In questa direzione è interessante approfondire i tre aspetti fondamentali che, secondo Petrini, sono parte integrante della sostenibilità nel settore vitivinicolo e che riguardano il “governo del limite”, il mantenimento della biodiversità ed il rispetto delle popolazioni e dei territori in cui ha sede l’impresa vitivinicola.

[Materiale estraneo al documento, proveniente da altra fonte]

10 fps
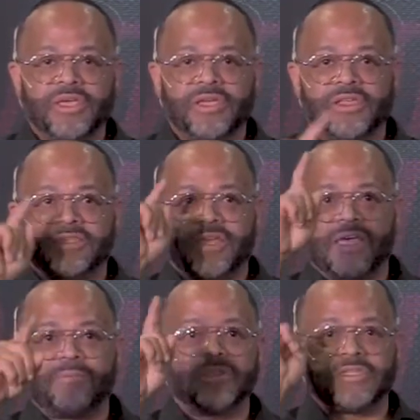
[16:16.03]
And the
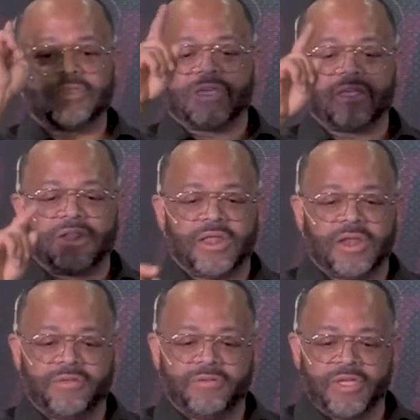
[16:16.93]
time is ticking and
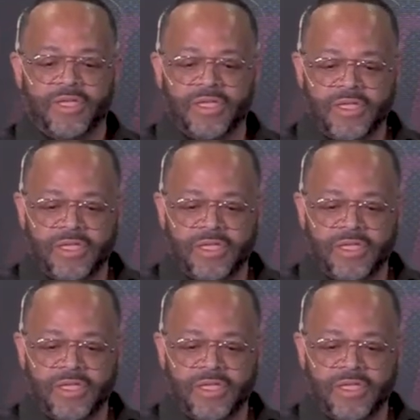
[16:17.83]
I love it.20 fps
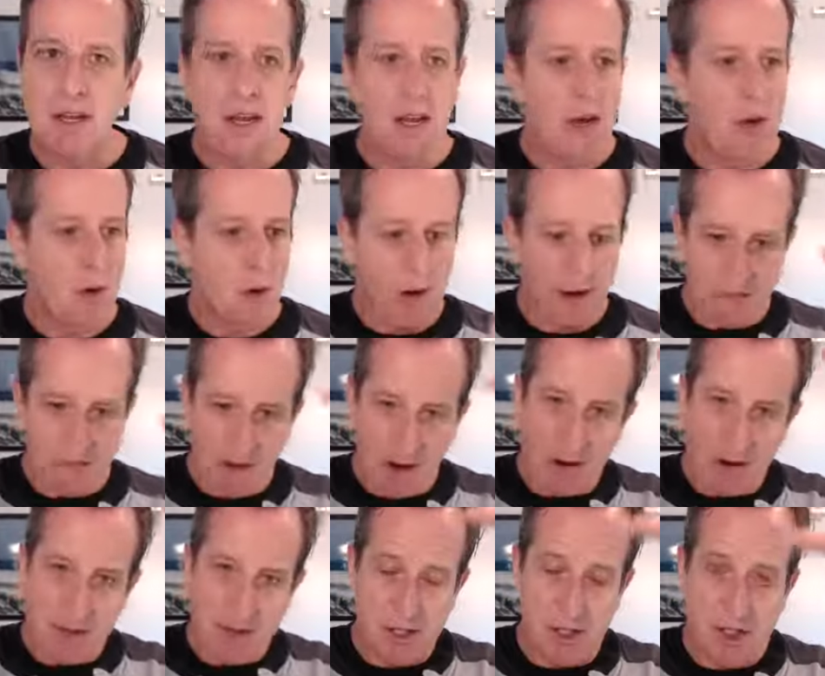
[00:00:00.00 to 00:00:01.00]
who have
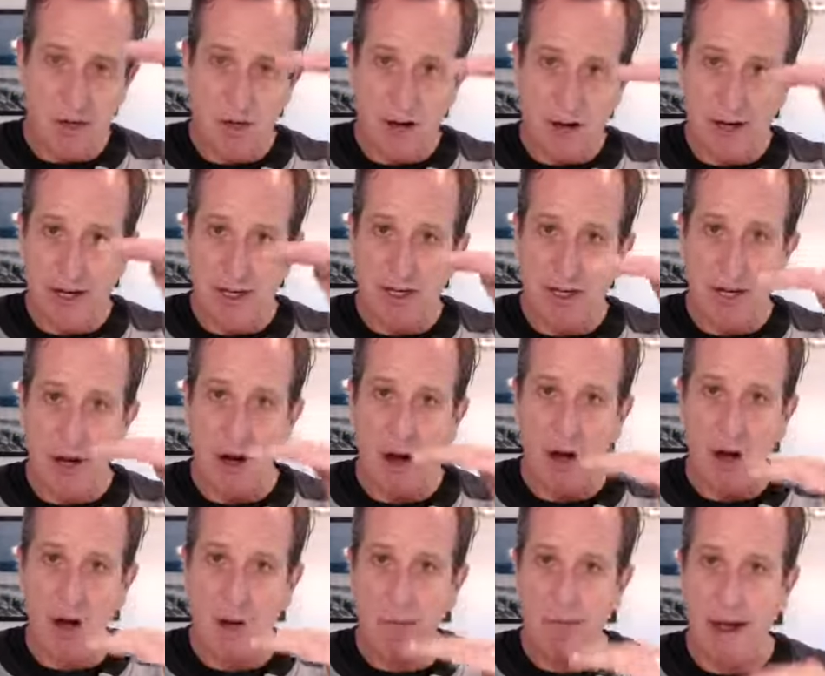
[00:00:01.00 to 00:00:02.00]
got the strategy
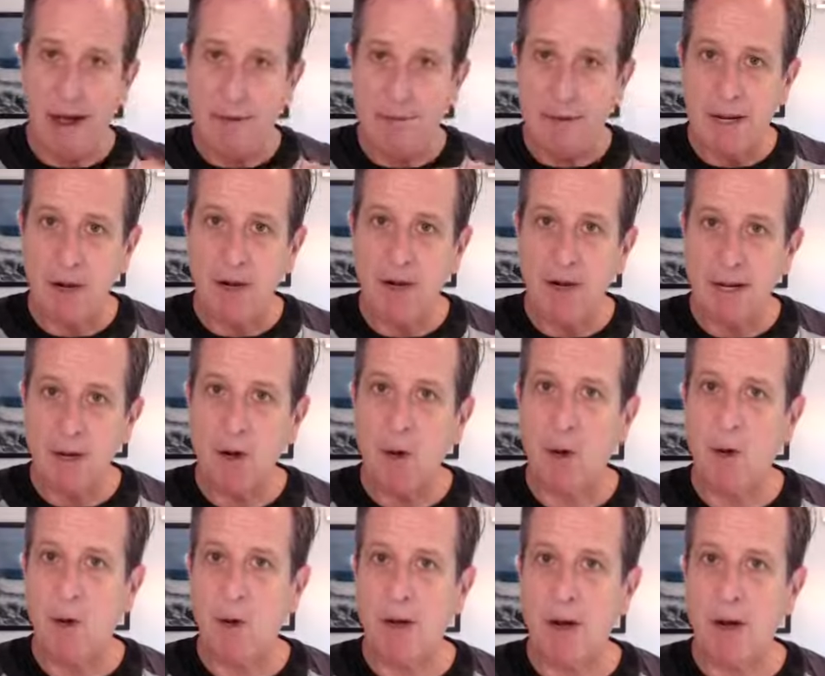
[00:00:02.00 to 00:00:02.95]
all mapped out in cold,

“Il primo elemento che una impresa che opera nella produzione enologica deve sapere implementare è il “governo del limite”, noi siamo cresciuti in una dimensione in cui una buona risposta dal punto di vista commerciale era sinonimo di crescita, non è più così. La crescita infinita è un concetto che dobbiamo governare, una buona realtà produttiva deve saper governare il limite, fino ad un certo limite la produzione si sviluppa in armonia con l’ambiente ed il territorio, oltre un certo limite le problematiche aumentano in maniera esponenziale. Il secondo elemento è il mantenimento ed il rafforzamento della biodiversità. Noi abbiamo situazioni di sviluppo in campo enologico che sono particolari: se un vitigno ha successo e determina una produzione in crescita, prende spazio ad altri vitigni storici. Nelle Langhe piemontesi il successo del Barolo e del Barbaresco ha portato ad una diminuzione del Dolcetto, della Barbera. Anche nella zona del Prosecco è accaduta la stessa cosa. Penso ai paesaggi delle mie Langhe dove la vite conviveva con i cereali, con zone boscate, oggi vedo solo vigneti, questa è una perdita di biodiversità che nel lungo periodo il territorio pagherà e lo pagherà anche la produzione. Questa biodiversità porta protezione anche ai vigneti, non si tratta di scelte etiche ma strategiche sul lungo periodo. Il terzo aspetto riguarda il fatto che un produttore enologico deve avere molto rispetto per il territorio e le popolazioni che lo abitano. Nei borghi dove si sviluppa la viticoltura non esistono solo cittadini dediti alla viticoltura, ci sono altre comunità. Se la viticoltura copre tutti gli spazi, se il turismo del vino diventa invasivo avremo una sofferenza da parte di chi non opera nel settore. Molti borghi stanno perdendo socialità, con lo sviluppo della GDO abbiamo perso i negozi di vicinato, abbiamo perso le osterie che erano garanzia di socialità, praticamente stanno diventando dei borghi dormitorio.
La produzione enologica deve avere un impatto produttivo e turistico non invasivo, un buon turismo del vino pensa innanzitutto alla felicità delle persone che vivono quel territorio. Più una azienda avrà cura di questi tre aspetti, più avrà successo sul lungo periodo.

In chiusura Petrini ha voluto ampliare l’orizzonte al di là del settore vitivinicolo, mettendo in luce che la sostenibilità non è un monolite dogmatico ma esige capacità di adattamento e comportamenti diversi da una area ad un’altra. Un esempio emblematico è la riduzione del consumo di carne. In Italia la media è di 95kg di carne pro-capite all’anno, mezzo secolo fa il consumo di carne pro-capite era di 40kg/anno. Gli USA sono a 130kg pro-capite l’anno, ciò significa che se tutto il mondo avesse questi standard non basterebbero 3 pianeti per soddisfare la domanda. Nell’africa sub-sahariana il consumo è di 5kg pro-capite l’anno. Ciò significa che ci troviamo di fronte a delle disparità assolute e non si può pretendere che tutti i Paesi implementino le stesse misure e concretizzino le medesime scelte.

“Noi siamo responsabili di due grandi ingiustizie” ha chiosato Petrini, “una è intergenerazionale, cioè il mondo che erediteranno i nostri giovani non sarà quello che abbiamo ereditato noi. L’altra ingiustizia è quella verso la parte del mondo più povera che non è responsabile della situazione attuale, dato che il mondo sviluppato è responsabile per l’80% dell’impatto climatico sulla Terra”.